Cette exigence, qui devait entrer en vigueur rapidement, impose aux marchands de renseigner avec précision l'atelier ou l'usine où chaque article a été confectionné. Les professionnels du secteur estiment que les délais accordés sont trop courts pour adapter leurs systèmes d'information et leurs chaînes d'approvisionnement.

Selon les représentants des entreprises concernées, la mise en conformité nécessite des investissements techniques importants, notamment pour collecter et vérifier les données auprès de fournisseurs souvent situés à l'étranger. Ils plaident pour un calendrier plus progressif afin d'éviter des perturbations dans la présentation des produits et des risques de contentieux.

La mesure s'inscrit dans un dispositif plus large de lutte contre la fast-fashion, qui prévoit à terme un malus financier pouvant atteindre plusieurs euros par article vendu. Le Parlement a fixé un objectif de 10 euros de pénalité par produit d'ici 2030 pour les pratiques les plus polluantes. Le volet relatif à la transparence sur l'origine de fabrication vise à éclairer le consommateur sur les conditions de production.

Les autorités n'ont pas encore répondu publiquement à cette demande de report. Le texte adopté prévoit toutefois une entrée en vigueur échelonnée de certaines dispositions, ce qui pourrait offrir une base de discussion aux acteurs économiques.

Cette controverse illustre les tensions entre l'ambition écologique de la loi et les contraintes opérationnelles des distributeurs.
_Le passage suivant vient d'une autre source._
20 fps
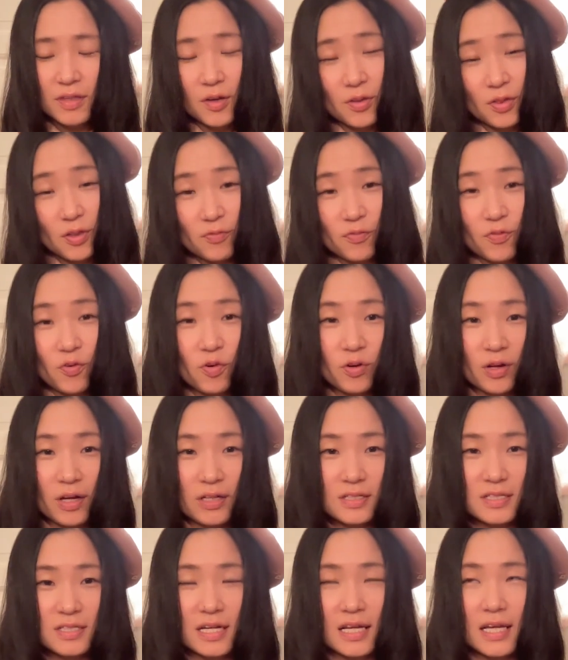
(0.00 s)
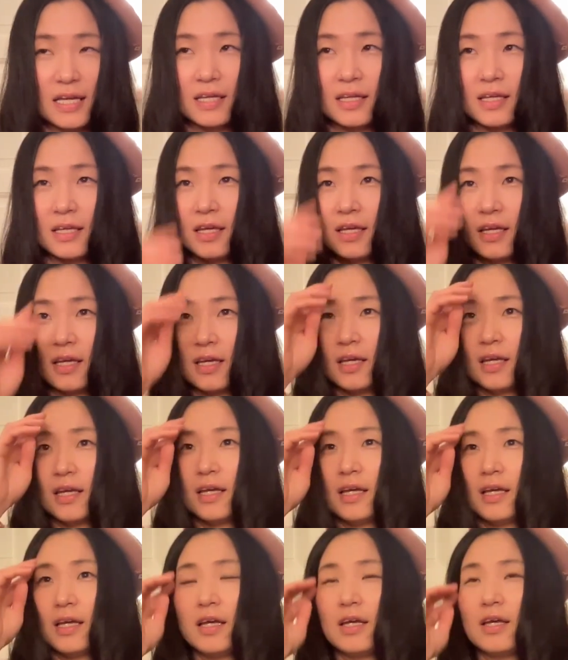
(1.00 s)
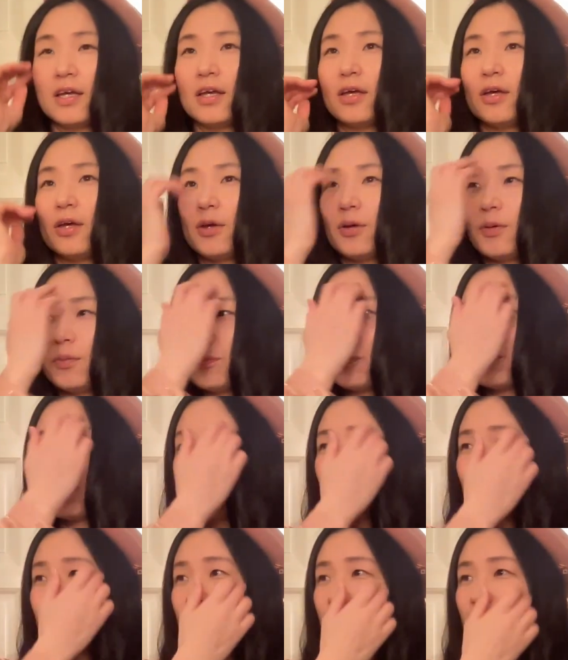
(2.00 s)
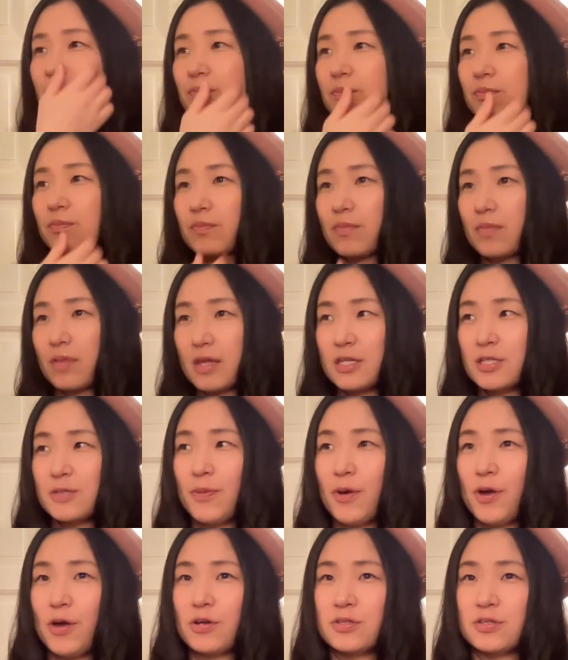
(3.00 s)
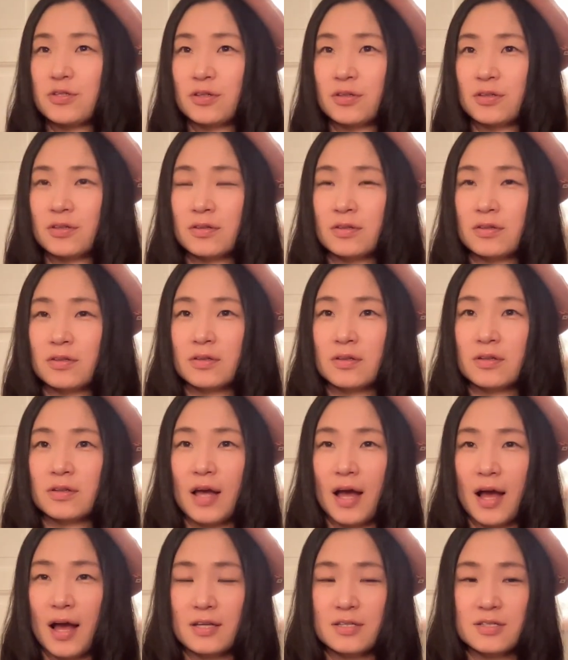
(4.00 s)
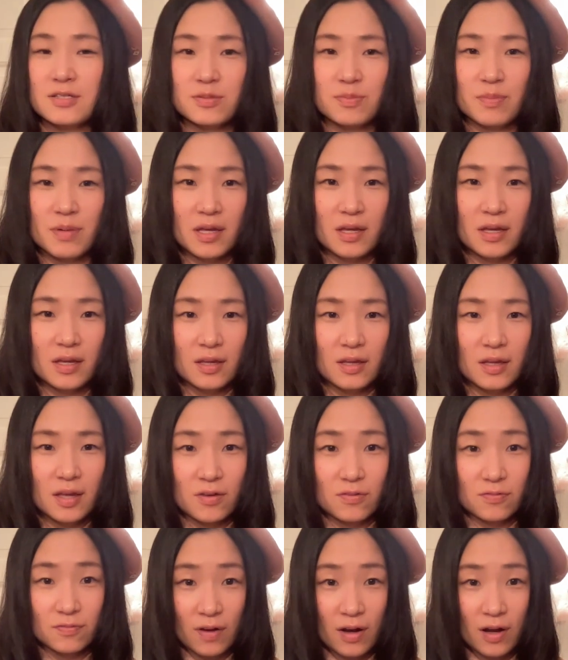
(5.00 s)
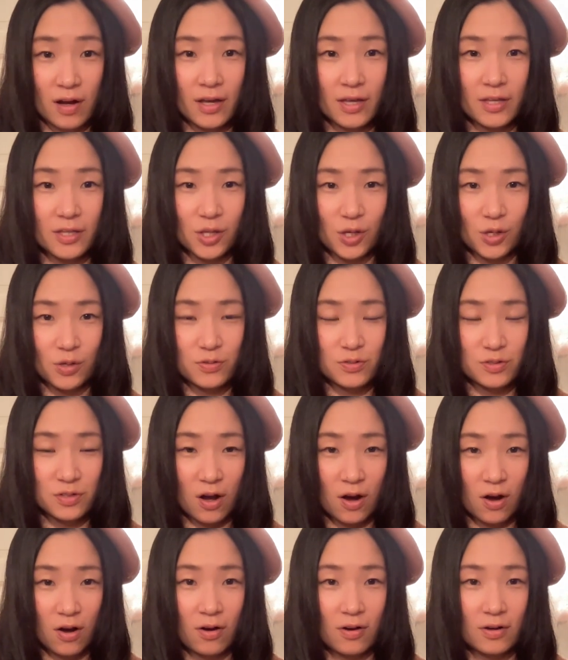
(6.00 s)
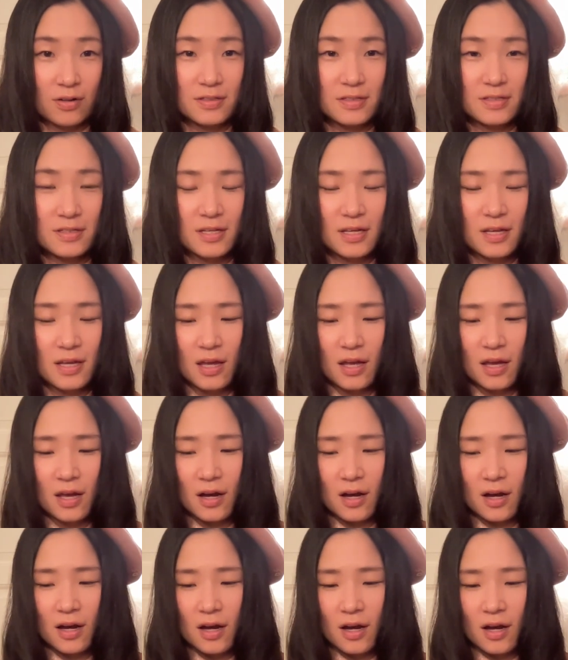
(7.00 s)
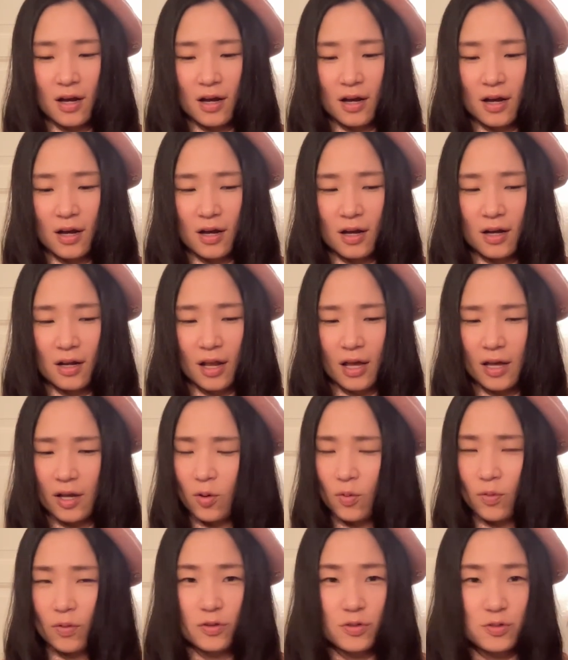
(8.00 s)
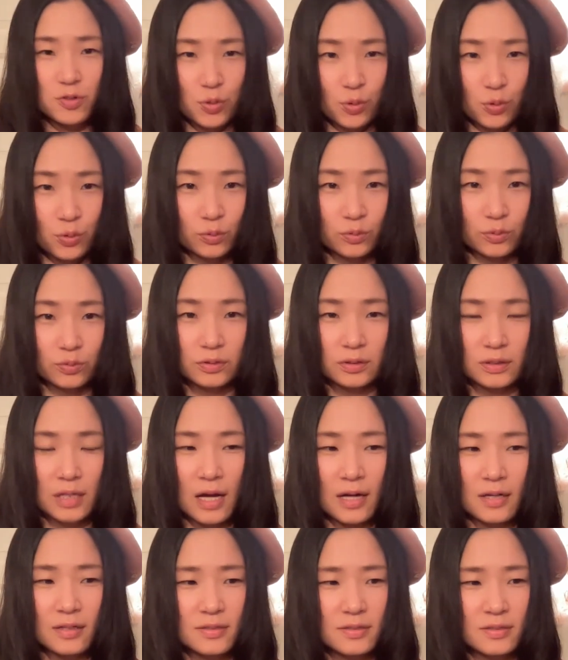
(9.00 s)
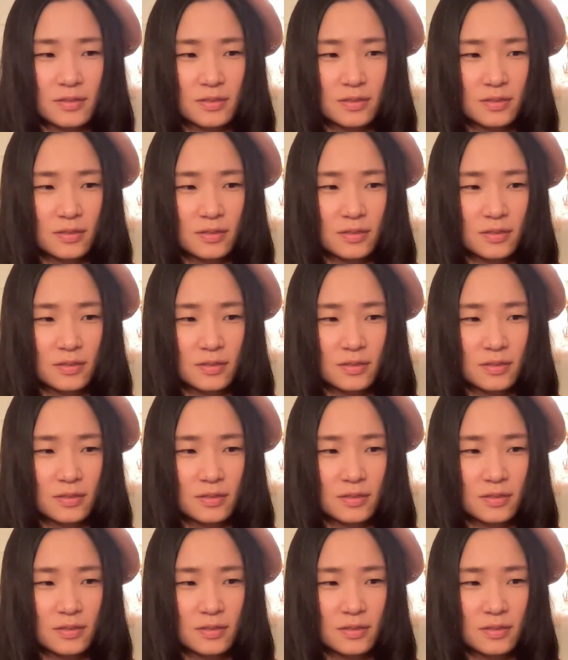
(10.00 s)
on the phone, actually, this person asked me if I use cards, like all the tools, and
Alors que les associations environnementales saluent le principe d'une information plus claire, les professionnels redoutent une complexité administrative excessive pour les petites et moyennes enseignes.

L'issue de cette demande de délai sera suivie de près par l'ensemble du secteur textile, alors que les premières obligations de la loi doivent commencer à s'appliquer dans les prochains mois.